WIRED magazine (one of my favorites) published an in-depth look at Google’s home-grown algorithm in the March 2010 issue. (note: The issue is not online yet but I will include a link to the article when it publishes)
The most telling passages include some insight into the complex and always-changing ways that Google’s massive server cloud interprets human thoughts, desires and intentions:
“We discovered a very nifty thing early on,” [Google search engineer Amit] Singhal says. “People change words in their queries. So someone would say, ‘pictures of dogs,’ and then they’d say, ‘pictures of puppies.’ So that told us that maybe ‘dogs’ and ‘puppies’ were interchangeable. We also learned that when you boil water, it’s hot water.” Google’s synonym system understood that a dog was similar to a puppy and that boiling water was hot. But it also concluded that a hot dog was the same as a boiling puppy.
The search quality team fixed these semantic slip-ups by adding contextual and keyword proximity data from their billions of archived searches.
Although other search engines (Yahoo, Bing, etc.) all claim to have their own advantages, none even come close to Google’s mastery of algorithms:
Singhal led his team on
“a multiyear quest to improve the way the system deals with names – which account for 8 percent of all searches. To crack it, he had to master the black art of ‘bi-gram breakage’ – that is, separating multiple words into discrete units. For instance, ‘new york’ represents two words that go together (a bi-gram). But so would the three words in ‘new york times,’ which clearly indicates a different type of search. And everything changes when the query is ‘new york times square.’ Humans can make these distinctions instantly, but Google does not have a Brazil-like back room with hundreds of thousands of cubicle jockeys. It relies on algorithms.”
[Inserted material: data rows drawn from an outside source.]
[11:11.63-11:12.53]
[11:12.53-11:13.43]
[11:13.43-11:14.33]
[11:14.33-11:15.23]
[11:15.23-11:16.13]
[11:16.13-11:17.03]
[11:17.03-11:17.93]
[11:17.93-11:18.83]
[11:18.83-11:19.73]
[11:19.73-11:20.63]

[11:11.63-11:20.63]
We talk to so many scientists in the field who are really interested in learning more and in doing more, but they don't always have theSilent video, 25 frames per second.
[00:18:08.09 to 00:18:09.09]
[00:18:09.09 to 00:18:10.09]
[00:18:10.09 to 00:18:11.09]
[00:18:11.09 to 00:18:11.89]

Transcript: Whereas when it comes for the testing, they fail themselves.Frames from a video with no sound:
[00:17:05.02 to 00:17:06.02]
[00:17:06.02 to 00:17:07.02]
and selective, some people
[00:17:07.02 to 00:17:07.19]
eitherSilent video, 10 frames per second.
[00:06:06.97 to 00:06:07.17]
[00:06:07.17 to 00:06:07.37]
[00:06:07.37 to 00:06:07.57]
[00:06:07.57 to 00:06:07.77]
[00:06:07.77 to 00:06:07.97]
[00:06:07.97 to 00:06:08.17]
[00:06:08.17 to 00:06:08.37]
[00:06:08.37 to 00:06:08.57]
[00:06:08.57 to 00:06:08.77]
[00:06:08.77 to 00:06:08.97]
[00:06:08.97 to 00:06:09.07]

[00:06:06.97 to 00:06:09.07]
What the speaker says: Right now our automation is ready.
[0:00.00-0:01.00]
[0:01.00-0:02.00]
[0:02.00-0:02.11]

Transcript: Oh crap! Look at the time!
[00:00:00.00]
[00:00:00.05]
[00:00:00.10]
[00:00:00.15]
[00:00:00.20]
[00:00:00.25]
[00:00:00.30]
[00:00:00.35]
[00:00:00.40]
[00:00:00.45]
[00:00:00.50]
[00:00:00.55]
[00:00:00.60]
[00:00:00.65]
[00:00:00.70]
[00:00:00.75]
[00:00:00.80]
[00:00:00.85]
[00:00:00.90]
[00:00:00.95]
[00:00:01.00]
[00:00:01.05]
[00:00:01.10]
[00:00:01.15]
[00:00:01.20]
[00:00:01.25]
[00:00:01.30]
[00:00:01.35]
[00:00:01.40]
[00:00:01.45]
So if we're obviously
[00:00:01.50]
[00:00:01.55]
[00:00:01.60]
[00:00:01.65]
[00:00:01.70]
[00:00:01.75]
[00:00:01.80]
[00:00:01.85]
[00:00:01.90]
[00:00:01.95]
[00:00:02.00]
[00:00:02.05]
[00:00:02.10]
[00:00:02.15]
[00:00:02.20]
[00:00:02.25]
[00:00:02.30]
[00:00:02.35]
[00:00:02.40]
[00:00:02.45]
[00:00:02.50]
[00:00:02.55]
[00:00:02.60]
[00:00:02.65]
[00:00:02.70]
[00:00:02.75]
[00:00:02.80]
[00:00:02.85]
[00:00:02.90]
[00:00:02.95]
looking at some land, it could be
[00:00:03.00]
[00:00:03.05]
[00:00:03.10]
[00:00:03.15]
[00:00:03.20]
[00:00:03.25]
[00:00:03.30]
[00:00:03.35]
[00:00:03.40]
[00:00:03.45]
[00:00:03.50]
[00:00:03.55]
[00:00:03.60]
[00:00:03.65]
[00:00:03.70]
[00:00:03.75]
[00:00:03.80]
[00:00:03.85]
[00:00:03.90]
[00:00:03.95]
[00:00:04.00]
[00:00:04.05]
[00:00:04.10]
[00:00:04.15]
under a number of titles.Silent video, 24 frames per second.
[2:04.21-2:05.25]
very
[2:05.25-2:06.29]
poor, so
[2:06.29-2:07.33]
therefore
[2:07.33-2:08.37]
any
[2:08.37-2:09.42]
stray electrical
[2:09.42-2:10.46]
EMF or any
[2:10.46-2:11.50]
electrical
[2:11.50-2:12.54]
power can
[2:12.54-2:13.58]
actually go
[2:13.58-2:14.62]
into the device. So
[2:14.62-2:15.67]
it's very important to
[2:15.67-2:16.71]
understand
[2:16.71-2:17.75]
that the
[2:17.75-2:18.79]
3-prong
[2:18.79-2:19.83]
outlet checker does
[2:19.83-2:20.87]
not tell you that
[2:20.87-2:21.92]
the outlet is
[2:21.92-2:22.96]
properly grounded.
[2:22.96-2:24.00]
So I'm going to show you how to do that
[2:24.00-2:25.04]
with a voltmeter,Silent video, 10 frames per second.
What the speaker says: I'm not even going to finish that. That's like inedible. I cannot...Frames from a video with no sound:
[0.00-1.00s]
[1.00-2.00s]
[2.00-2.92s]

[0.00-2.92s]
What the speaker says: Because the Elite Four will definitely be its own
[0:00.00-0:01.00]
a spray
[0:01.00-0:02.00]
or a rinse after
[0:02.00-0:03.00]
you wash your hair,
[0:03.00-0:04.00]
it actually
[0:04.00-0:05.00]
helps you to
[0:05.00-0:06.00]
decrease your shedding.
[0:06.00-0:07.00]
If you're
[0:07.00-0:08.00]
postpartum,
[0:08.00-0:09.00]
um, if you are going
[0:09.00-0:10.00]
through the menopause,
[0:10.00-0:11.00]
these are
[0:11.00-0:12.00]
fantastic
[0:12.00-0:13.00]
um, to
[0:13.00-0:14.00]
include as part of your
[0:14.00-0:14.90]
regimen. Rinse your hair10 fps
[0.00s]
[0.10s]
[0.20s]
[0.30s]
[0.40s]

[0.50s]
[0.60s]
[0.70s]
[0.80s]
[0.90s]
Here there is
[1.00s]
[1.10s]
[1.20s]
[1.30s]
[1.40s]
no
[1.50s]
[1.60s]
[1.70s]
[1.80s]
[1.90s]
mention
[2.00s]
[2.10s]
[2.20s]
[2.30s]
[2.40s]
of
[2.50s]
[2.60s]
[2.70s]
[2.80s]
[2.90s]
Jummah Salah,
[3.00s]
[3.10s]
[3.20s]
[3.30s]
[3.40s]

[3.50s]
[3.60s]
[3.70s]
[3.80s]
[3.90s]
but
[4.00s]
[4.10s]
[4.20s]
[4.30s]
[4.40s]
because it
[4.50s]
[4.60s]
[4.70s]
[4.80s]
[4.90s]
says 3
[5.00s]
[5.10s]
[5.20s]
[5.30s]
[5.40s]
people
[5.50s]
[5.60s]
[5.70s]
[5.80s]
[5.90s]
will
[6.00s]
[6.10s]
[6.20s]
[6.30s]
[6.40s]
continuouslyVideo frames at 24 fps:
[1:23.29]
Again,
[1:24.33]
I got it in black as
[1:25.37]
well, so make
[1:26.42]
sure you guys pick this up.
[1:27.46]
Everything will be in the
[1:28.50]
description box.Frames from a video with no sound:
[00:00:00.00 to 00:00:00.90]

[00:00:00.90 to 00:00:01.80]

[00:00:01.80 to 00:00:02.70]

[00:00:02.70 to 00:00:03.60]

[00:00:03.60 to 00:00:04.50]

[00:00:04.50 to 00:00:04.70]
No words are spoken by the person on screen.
Most of these developments are common knowledge and widely reported within the SEO community but to most people it’s still voodoo. The more we know about how pages are ranked, the better we can be at providing the types of content that people and search engines are looking for.
As evidenced by the 550+ updates to the algorithm expected in 2010, they are not done innovating yet. “The holy grail of search is to understand what the user wants,” Singhal says. “Then you are not matching words; you are actually trying to match meaning.”